Charles Ogletree and Austin Sarat have edited a new book exploring the exponential growth of life without the possibility of parole (LWOP) sentences in the United States. The first half of this volume is devoted to discussing the unique place that LWOP sentences occupy in the modern American carceral state. Jessica Henry considers LWOP alongside other death in prison (DIP) sentences to show that even the editors' introductory figures on the increased use of LWOP sentences understate the problem—looking only at “official” LWOP sentences paints only a small part of the picture. Simply put, a state need not explicitly remove the possibility of parole to ensure that the defendant dies behind bars.
But this definitional slipperiness (we don't always know a DIP sentence when we see one) is only a part of the way in which DIP and LWOP sentences are hidden from critical scrutiny. Henry makes an important point echoed throughout this volume: a criminal defendant can be sentenced to a term of imprisonment that will result in his death behind bars with little in the way of attention, either public or legal. In contrast to capital cases—with their press coverage, organized opposition, and hyper-due process—the damage inflicted by LWOP sentences on defendants and their families is largely hidden from the public consciousness. This point is echoed by Bennett Capers, a former federal prosecutor who writes about the disconnect that “death is different” proceduralism creates in our criminal process. While both his office and defense counsel would gear up emotionally and otherwise for litigating a death case, defendants facing a “mere” life term were treated as business as usual. Given that, by Capers' own account, LWOP cases outnumbered death cases by twelve-to-one, nearly all of his office's attention on DIP sentences was focused on the tiny percentage of cases in which the death penalty was sought.
The irony, of course, is that a LWOP sentence can be every bit as irrevocable, permanent, and damaging as a death sentence. Both sentences are an announcement that the defendant is irretrievably lost. As Sharon Dolovic writes, “[i]n one move [LWOP] guarantees that the targeted offender will never reemerge, never reintegrate, never again move freely in the shared public space” (p. 96). Furthermore, there is every reason to think that LWOP sentences are pregnant with the same issues of race and class as the death sentences they often replace. That death penalty sentences are heavily scrutinized—by courts, abolitionists, specialized capital defense counsel, etc.—while LWOP sentences happen in the normal course of business only promises to exacerbate these injustices.

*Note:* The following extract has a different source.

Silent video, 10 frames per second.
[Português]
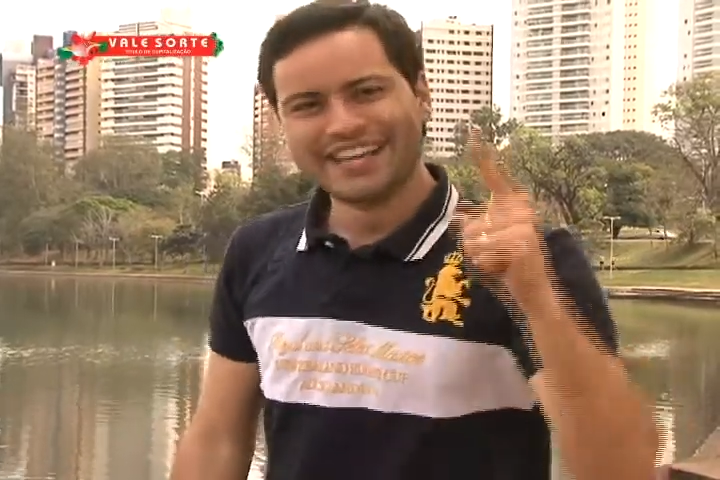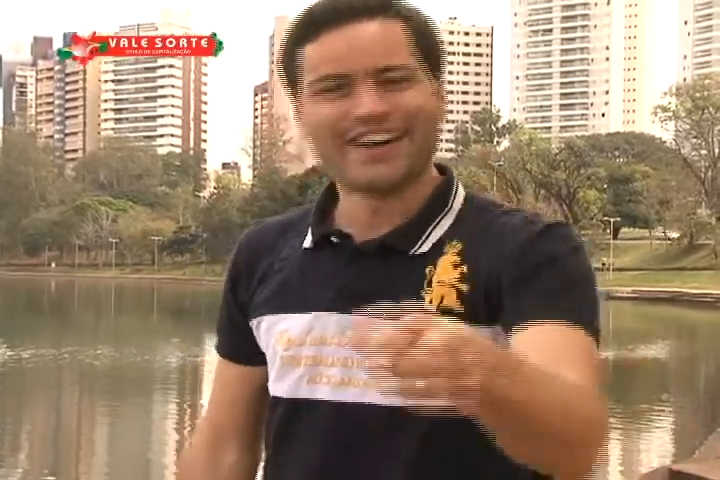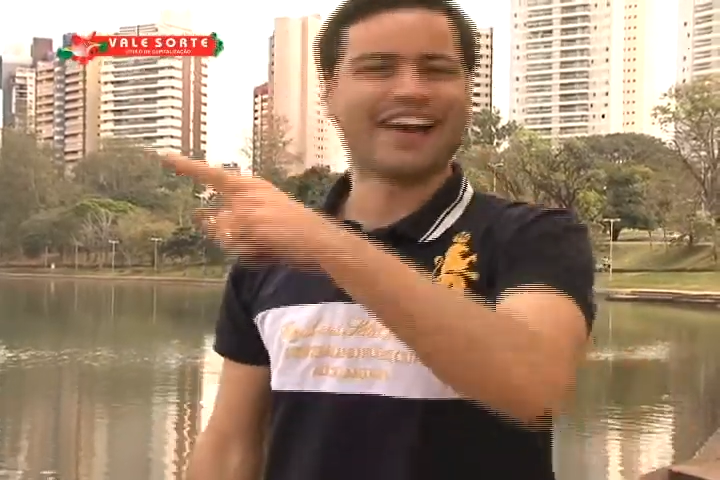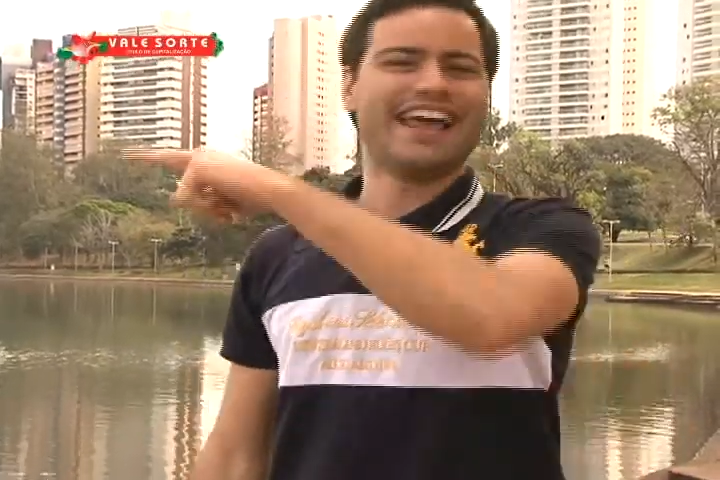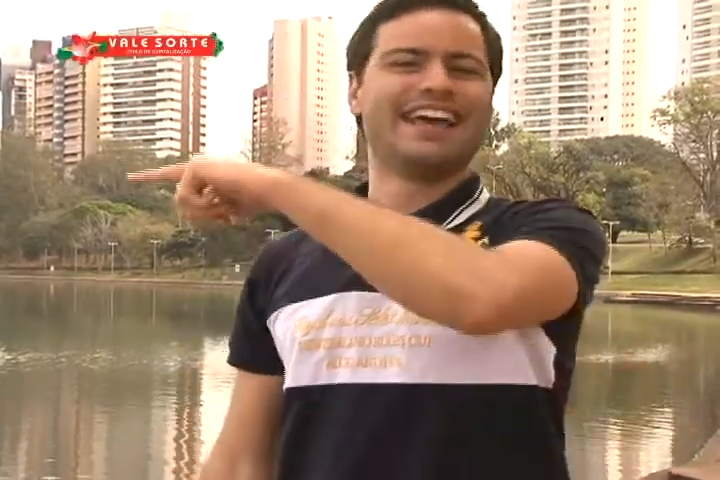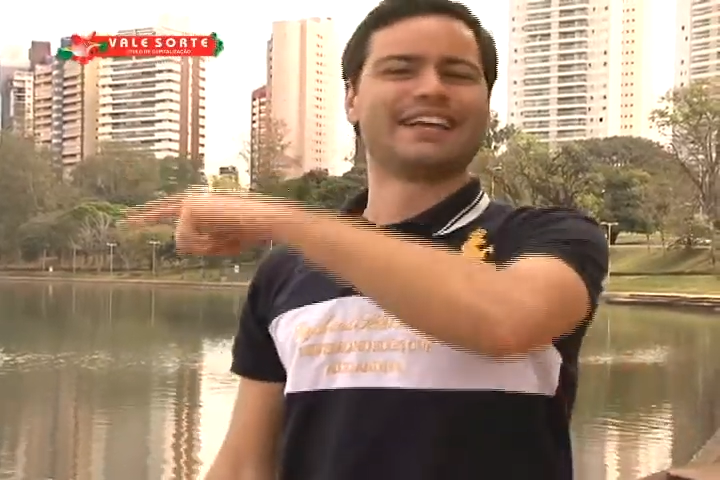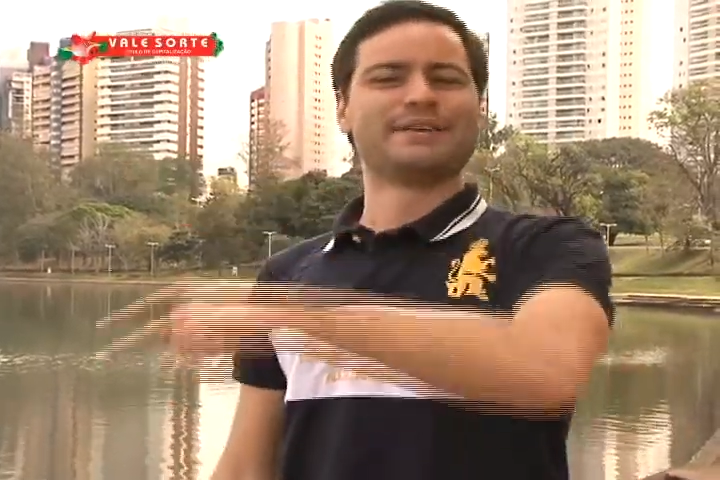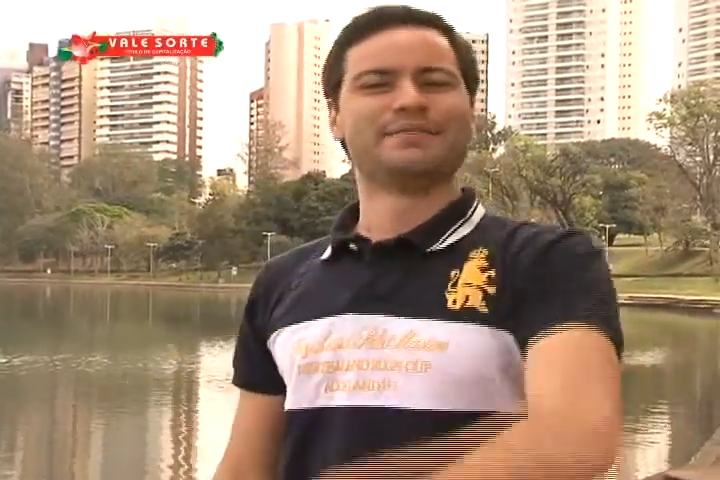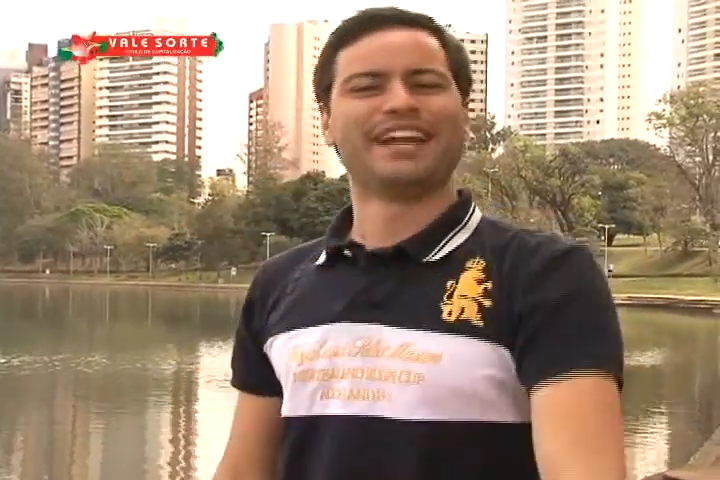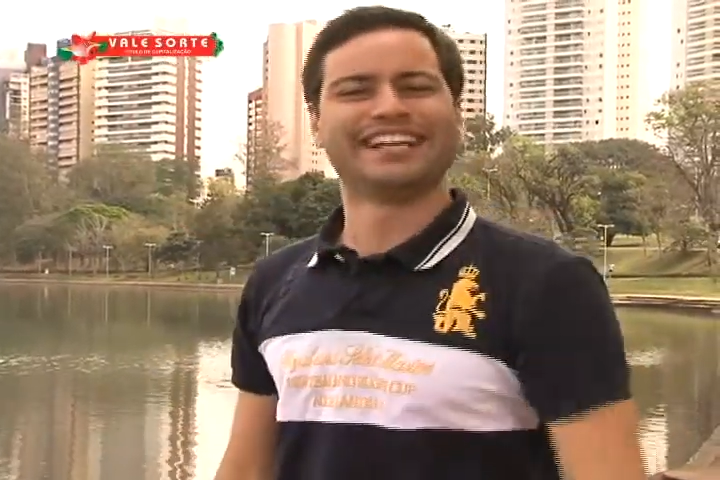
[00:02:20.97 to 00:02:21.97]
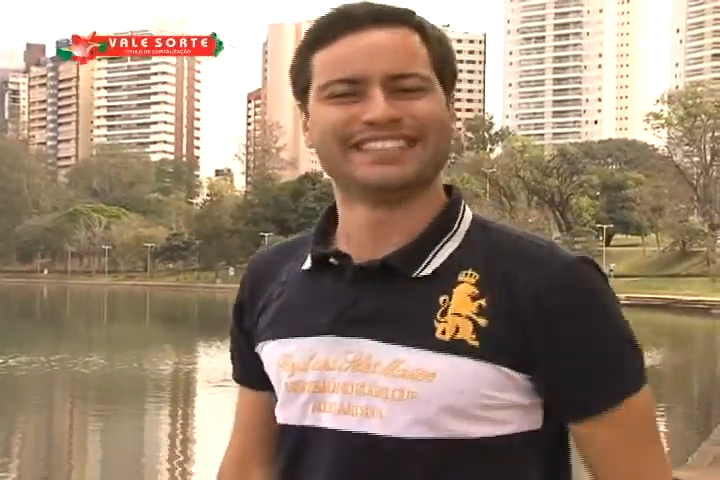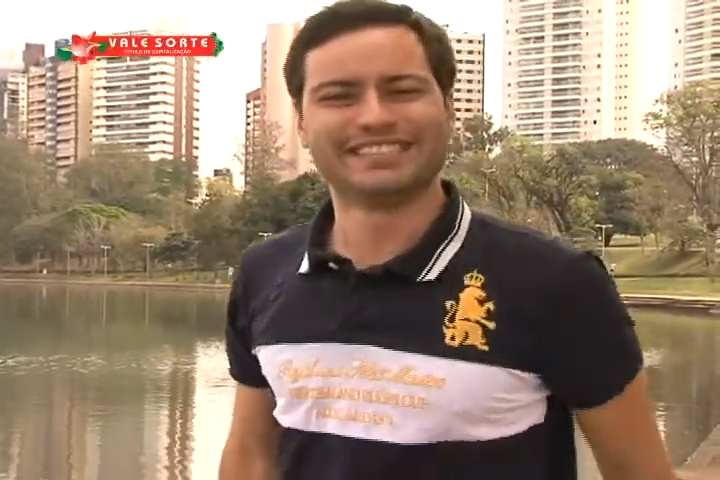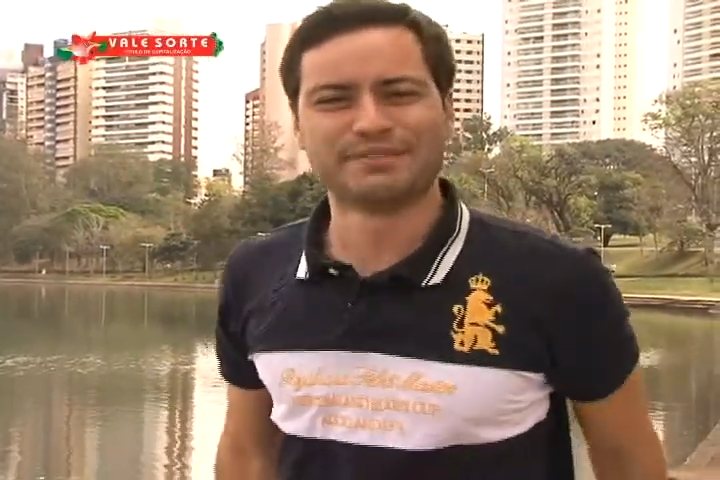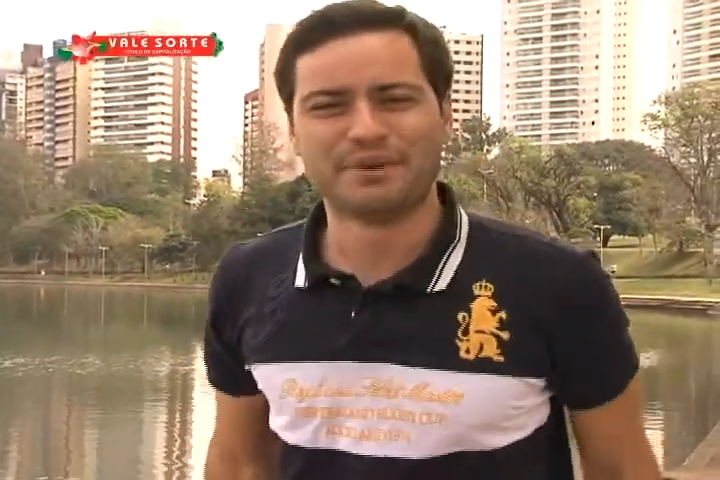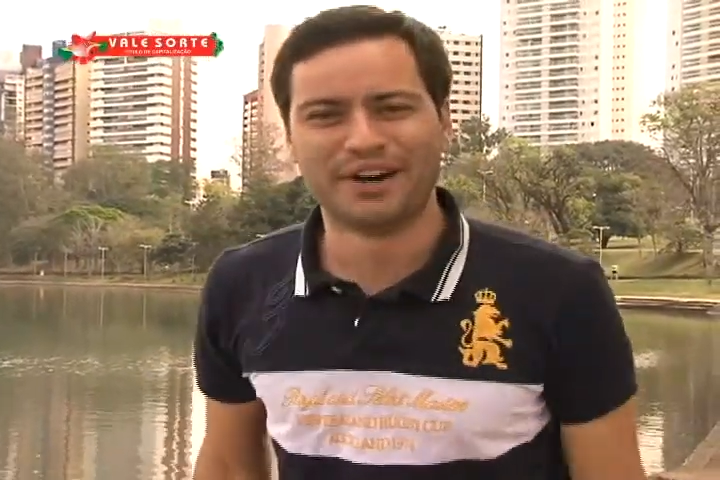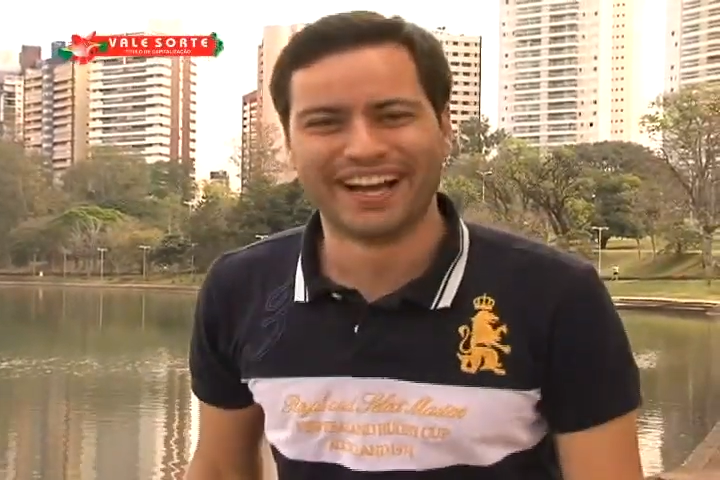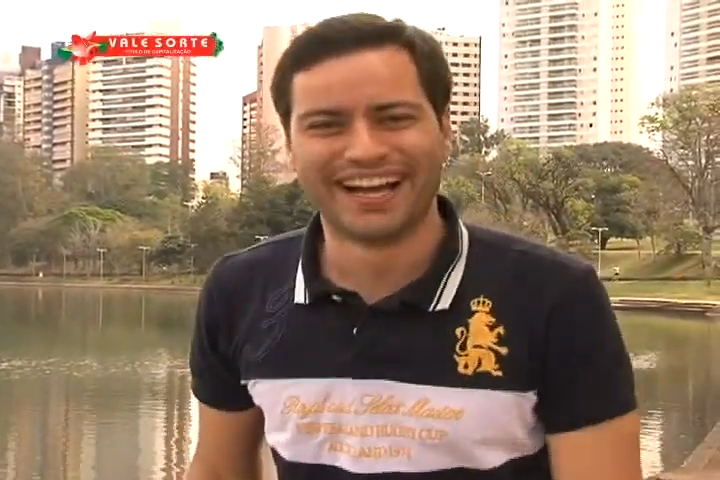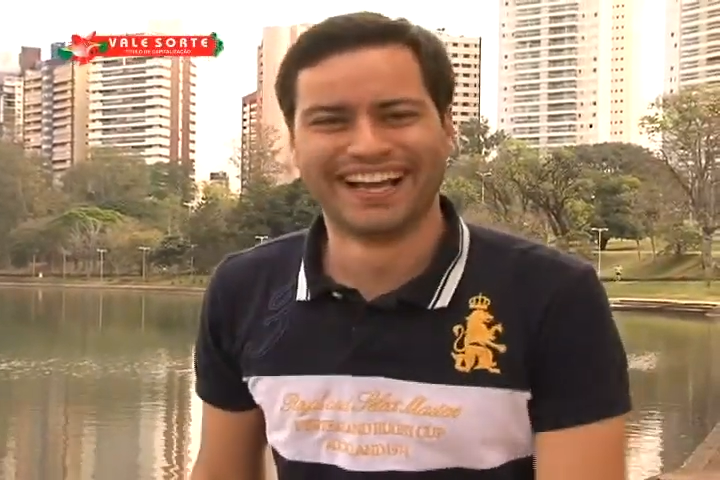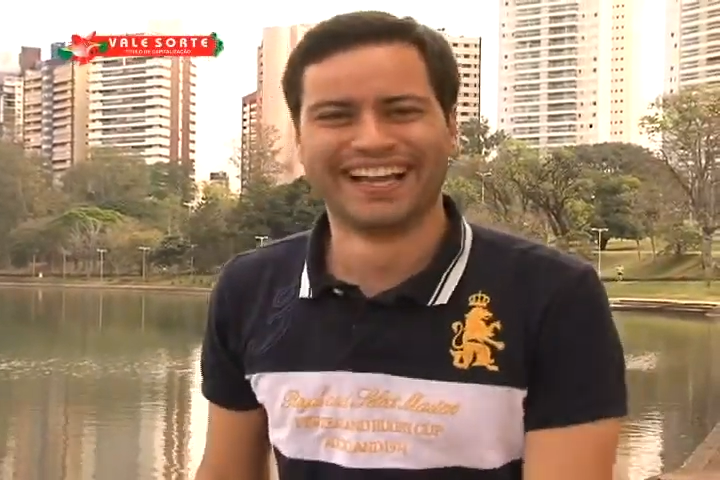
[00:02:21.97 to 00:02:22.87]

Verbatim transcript: E olha aí que mulher gente boa.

The book's second half looks to the future, inquiring into possibilities of reform. Much is made in this section of the fact that LWOP arose as part of the death penalty abolition movement. This is an important point, but it also proves too much. It is certainly possible to advocate for LWOP as an alternative to death while opposing its use elsewhere; there are many cases in which sparing the defendant's life is the most that a capital attorney can hope to achieve through her advocacy. While we can argue about whether LWOP is in general a more humane punishment than death, the principal problems with LWOP are the diminished procedural protections in non-capital murder cases and the spread of LWOP's use outside of first degree murder cases. In this way, death penalty abolitionists probably receive too much blame for the birth of LWOP in American penology. Rather it is the misuse use of the punishment—its use without procedural safeguards or against defendants for whom it is wholly disproportionate—that is the true problem identified by this volume.

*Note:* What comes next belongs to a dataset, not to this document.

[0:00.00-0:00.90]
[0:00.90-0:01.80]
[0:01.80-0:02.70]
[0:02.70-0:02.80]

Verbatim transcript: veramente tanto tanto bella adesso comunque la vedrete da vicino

As a number of authors in the book's second half note, the Supreme Court's recent categorical approach to both capital punishment (it is impermissible for juveniles, for the mentally retarded, for those convicted of a crime other than murder) and LWOP for juveniles (there can be no automatic life sentences, no life sentences for non-violent crimes) presents some opportunity for optimism here. As Rachel Barkow writes, however, we should not hope for categorical exclusions in the adult LWOP context anytime soon. The reason she cites, echoing Henry, is definitional: We know a capital sentence when we see one, but the difference between true LWOP, an extraordinary term of years, or a sentence in which parole is a technical possibility but a practical impossibility is largely meaningless. Even if the Supreme Court were to impose a blanket ban on LWOP sentences for some crimes or some defendants, it is hard to imagine the current Court setting an upper limit on how many years imprisonment is appropriate in a particular circumstance. (The Court's decisions in the context of California's Three-Strikes-and-You're-Out laws make this painfully clear.) Perhaps the best hope for reform, therefore, is one based not in high theories of punishment and desert but in simple fiscal reality. As Marie Gottschalk quotes Attorney General Eric Holder as stating, the current rate of imprisonment in this country is “unsustainable economically” (p. 227). However, given that the true fiscal impact of LWOP sentences is unlikely to be felt for years if not decades—most of those sentenced to LWOP sentences would have been sentenced to long terms of imprisonment in any event—it may be quite some time before this fiscal pressure makes political change a reality.
Despite its seemingly narrow focus on a single punishment, one imposed on only 41,000 of the more than 2 million people in prisons and jails in this country, this book is an important read for anyone interested in understanding contemporary American penology. The authors' analysis of LWOP sentences—their history, their ties to other punishments, the hopes for the future—tells us much about the uniquely American approach to crime and punishment.